Em seu artigo, Seffner (2013,p.38) lista vários elementos importantes constituintes do ensino de história. Um dos que mais me chamou a atenção foi este: “Toda atividade deve gerar uma produção autoral pessoal. Esta produção é em geral produção escrita, mas pode ser na forma de desenho, história em quadrinhos, música, etc.”
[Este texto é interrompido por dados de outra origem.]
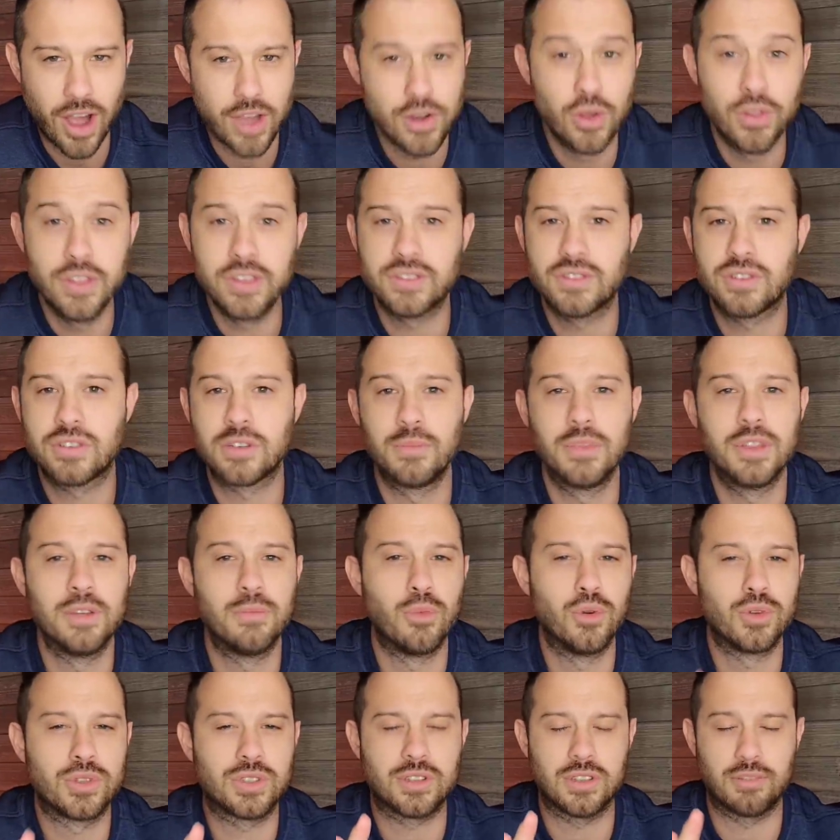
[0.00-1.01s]
I know these are some of the
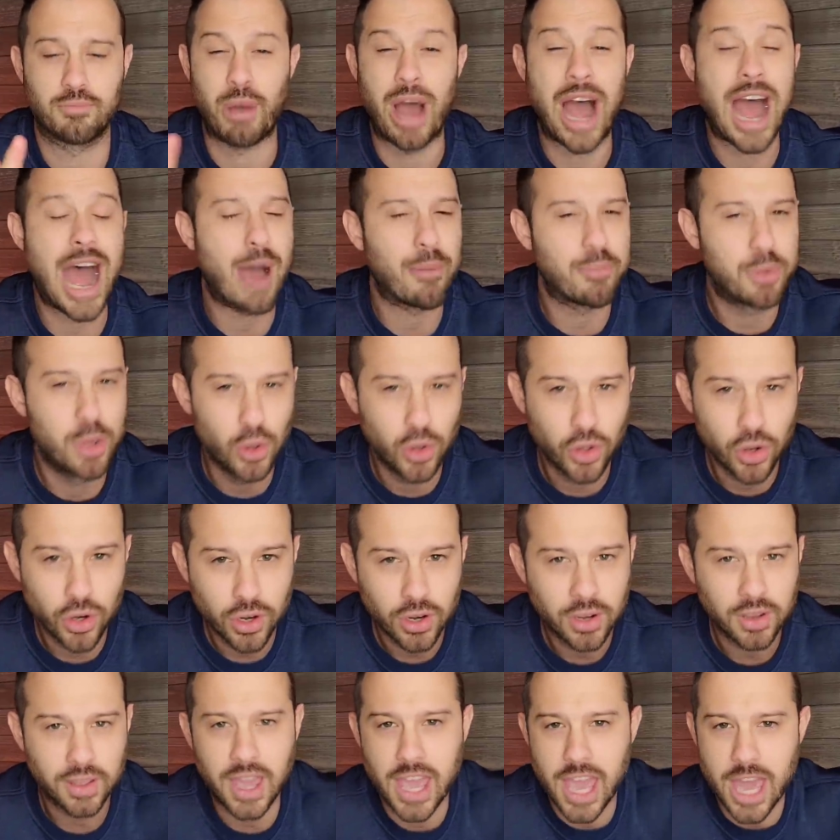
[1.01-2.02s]
most
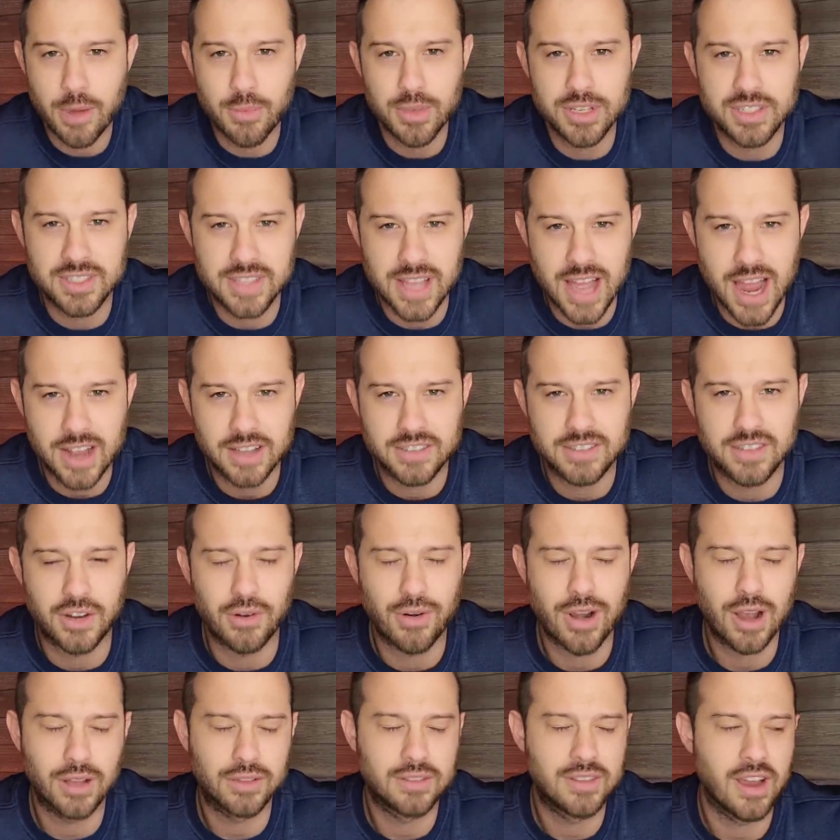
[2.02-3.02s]
popular cannabis stocks that
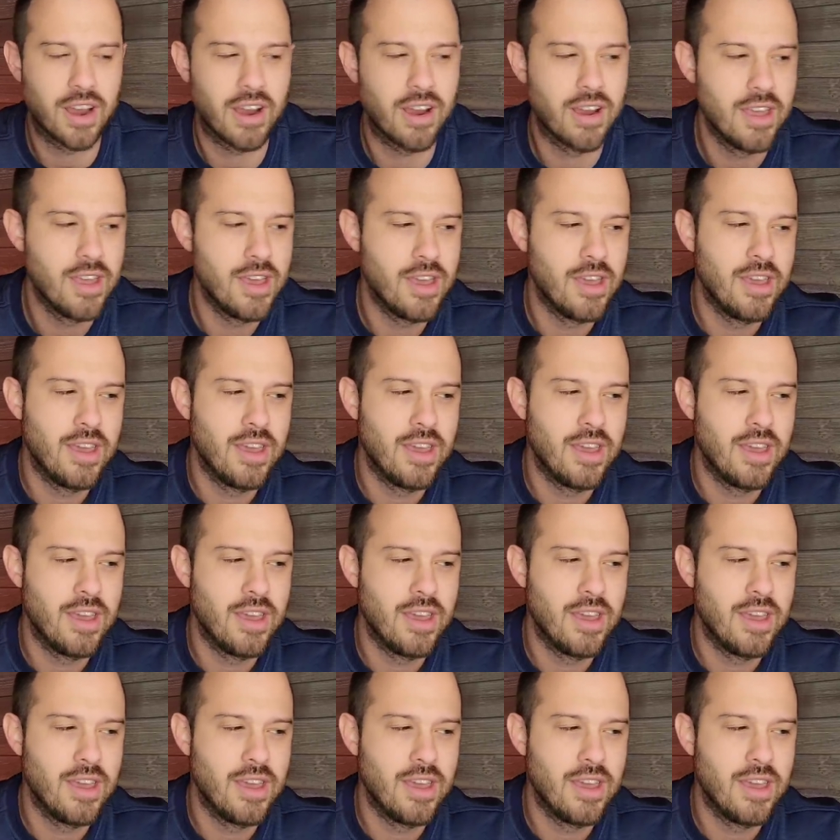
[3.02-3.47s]
are out there,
A autoria é uma das minhas mais profundas inquietações, principalmente devido a hegemonização do "ctrl+c/ctr+v". Os alunos muitas vezes não querem pensar, foram acostumados a copiar e colar mesmo antes do advento da internet. Faziam isto copiando dos Almanaques Abril da vida, dos livros didáticos e do quadro. Eu tenho usado cinema e jogos principalmente na sala de aula. Todo filme é analisado pelos alunos, redações são produzidas sem nenhum tipo de apoio a não ser sua memória do filme e a técnica da escrita. Alguns anotam o filme, outros descrevem cenas, mas com o tempo vemos a melhora na escrita. Desenhos, redações, blogs, quadrinhos, documentários no movie maker, fanzines, cartazes, maquetes, explicações orais por parte dos alunos, são alguns dos recursos que tenho buscado em minhas aulas. Não podemos cair em um desespero frustrante, pois temos sim a possibilidade de produzir autoria na sala de aula e o jogo é um dos instrumentos que podem nos apoiar nesta guinada para uma educação que cria, que produz sentido na experiência da vida e não só reproduz a cópia mecânica.
Nota
[1] LIPPOLD, Wallter G. R. Criança, a alma do negócio de um mundo sem alma. O Fato e a História. http://ofatoeahistoria.webnode.com/news/crian%C3%A7a%2c-a-alma-do-negocio-de-um-mundo-sem-alma/
Referências
FORTUNA, Tânia Ramos. Morte e Vida do Brincar. S.d. documento eletrônico. 2013.
PEREIRA, Nilton Mullet; GIACOMONI, Marcello Paniz. Flertando com o Caos: os jogos no ensino de História. PEREIRA, Nilton Mullet, GIACOMONI, Marcello Paniz (orgs.). Jogos e Ensino de História. Porto Alegre: Evangraf, 2013.
SEFFNER, Fernando. Aprender e ensinar história: como jogar com isso. PEREIRA, Nilton Mullet, GIACOMONI, Marcello Paniz (orgs.). Jogos e Ensino de História. Porto Alegre: Evangraf, 2013.